We live in an age of sexual scandals. It seems almost every area of society is marked by the stench of lies and infidelity. It’s not that more scandalous activity is occurring than did in the past (Ecc. 1:9), but there is little doubt that in the Internet era such scandals are far more likely to be exposed.
Perhaps no other realm is more infamous and more despised for its sexual hypocrisy than that of politics. The sexual integrity of many of our nation’s politicians has been compromised. And yet many of them still hold their political offices; some even seek higher ones.
Many evangelical Christians are now wondering whether a politician’s sexual history should affect their ballot box decision. Should such scandals matter to Christians seeking to vote in a way that is faithful to Scripture and glorifying to God?
The Bible warns against selecting spiritual leaders with a history of violations of their marital covenant and teaches that such information should be taken into account when selecting such a leader (1 Tim. 3:2; Titus 1:6). While these passages aren’t specifically speaking of political leaders, the principles about leadership are transcendent. When God gave Moses instructions on selecting political leaders, He required Moses to only select men who “hate covetousness” (Ex. 18:21). The principles in this passage are transcendent, too. Covetousness is sinful desire for that which is not yours. As such, all sexual lust is covetousness.
A leader (whether spiritual or political) whose life is marked by marital infidelities reveals his lack of integrity and poor decision-making abilities. Show me a leader who will do what’s in his best interest despite his responsibility in marriage, and I’ll show you a leader who will do what’s in his best interest despite his responsibility to voters. A leader who can’t be trusted when he is alone is a leader who can’t be trusted in front of millions. Character is who you are when nobody’s watching.
There’s no more important earthly covenant than those of your marital vows. Every marriage is a reflection on Christ, for good or for bad. Every human marriage says something about the relationship between Christ and His Church. Sometimes what is said by a marriage is good and true, and sometimes what is said about Christ by a marriage is a total lie and perversion. A man who claims to be a Christian is charged by God to love and honor his wife just as Jesus Christ loves and honors His Church.
Many politicians nowadays portray themselves as good Christian family men. Yet, behind closed doors, these same men live in flagrant contradiction to their carefully cultivated persona. But private morality and public morality are not two separate issues. They are totally intertwined. The Bible condemns those hypocritical people who pretend to be moral while secretly living immorally.
Of course, there is the issue of Christian forgiveness. If one is guilty of transgression and they have repented and reconciled and have done all that God requires for restoration, then Scripture does teach Christians to accept and rejoice in their redemption by God. But betrayals of trust, even if forgiven, don’t immediately restore confidence in the offender. God requires Christians to willingly forgive others, but He does not encourage naivete. Even if a politician’s repentance is genuine, the earthly consequences of his past adulteries are not automatically removed. Scripture teaches that there are often long-lasting results of sin.

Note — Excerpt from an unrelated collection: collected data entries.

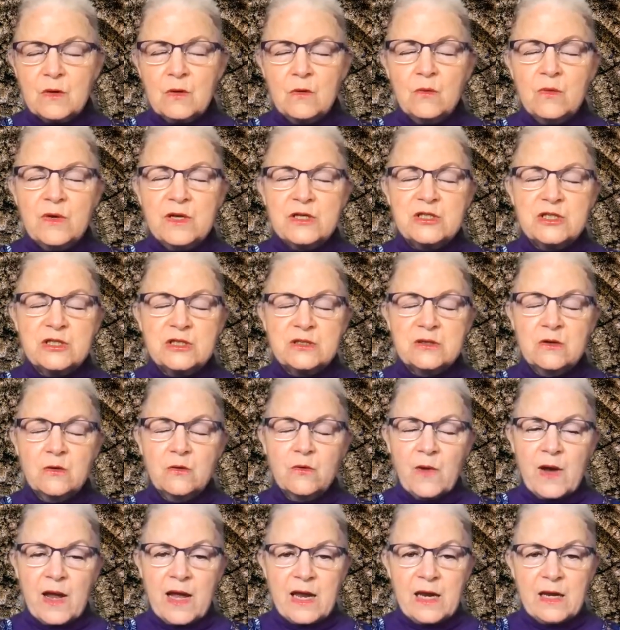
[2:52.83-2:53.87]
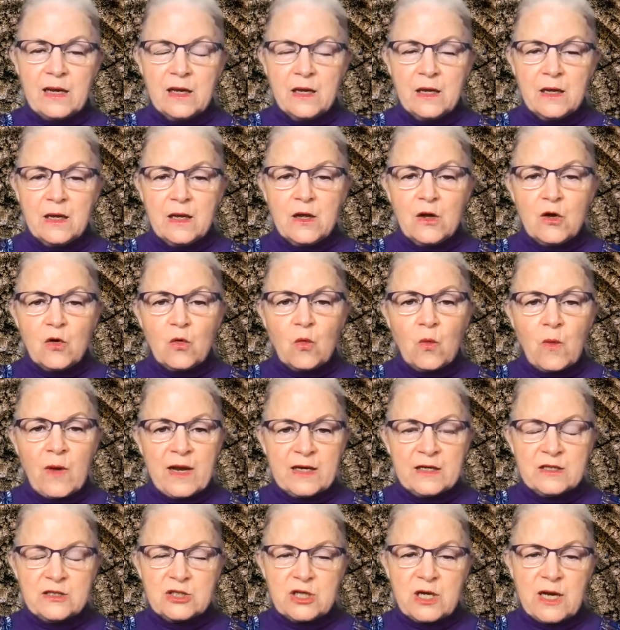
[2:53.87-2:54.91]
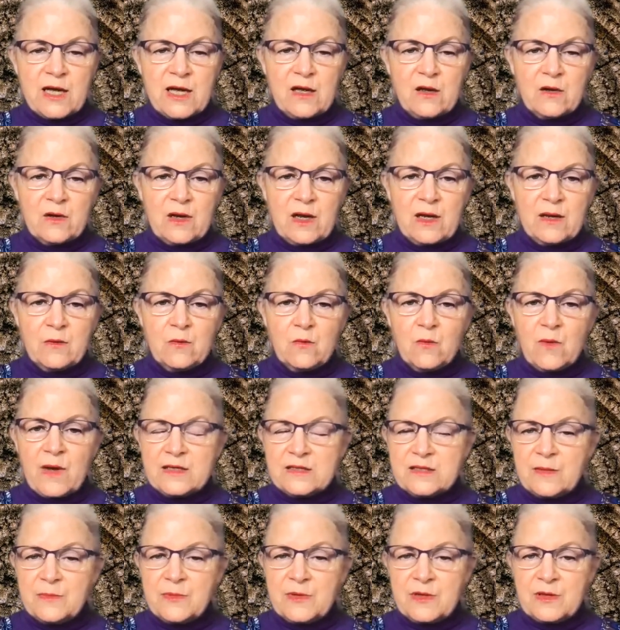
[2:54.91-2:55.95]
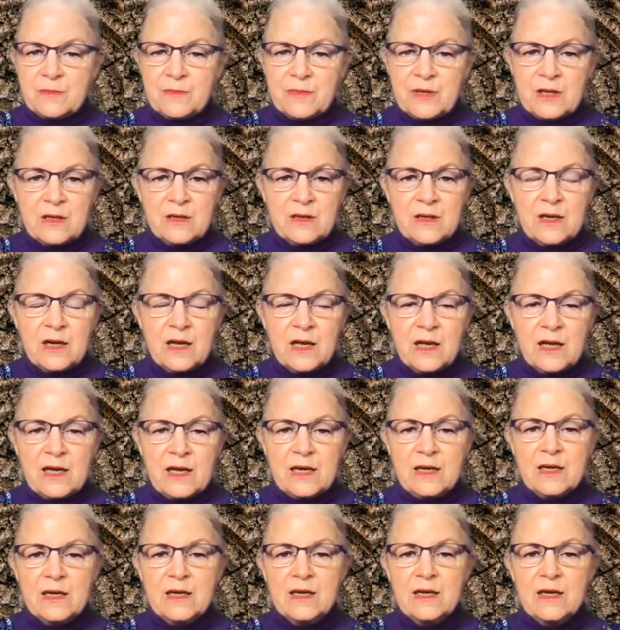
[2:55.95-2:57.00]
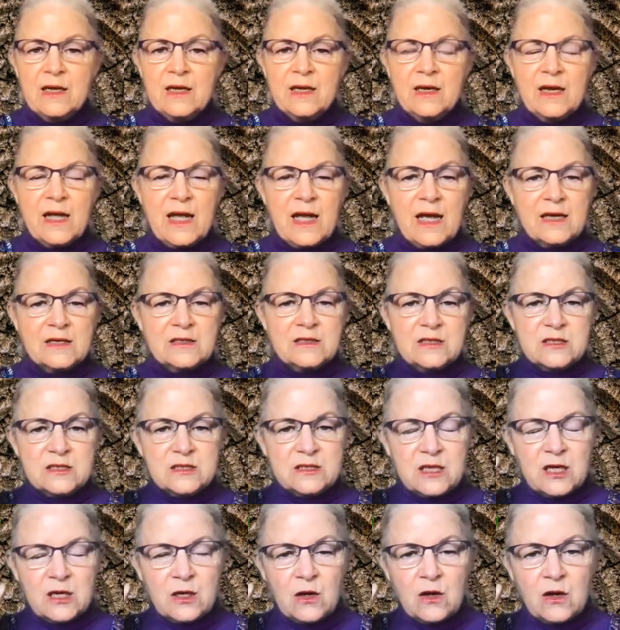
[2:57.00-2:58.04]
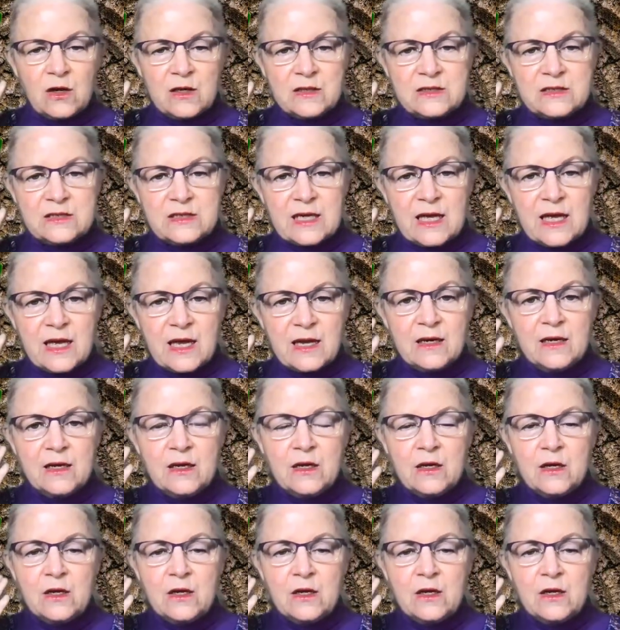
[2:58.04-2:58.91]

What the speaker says: which is great when a child like wakes up in the middle of the night and has the sudden onset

The role of a Christian husband is far more eternally significant than the role of a national politician. A husband’s vow of faithfulness is even weightier than a politician’s oath of office. While failure as a politician may bring shame on a nation, failure as a Christian husband brings reproach to Christ, who is never unfaithful to His Church. If a man’s wife couldn’t trust him to uphold his covenant vows in marriage, why should others trust him in less significant matters like national leadership?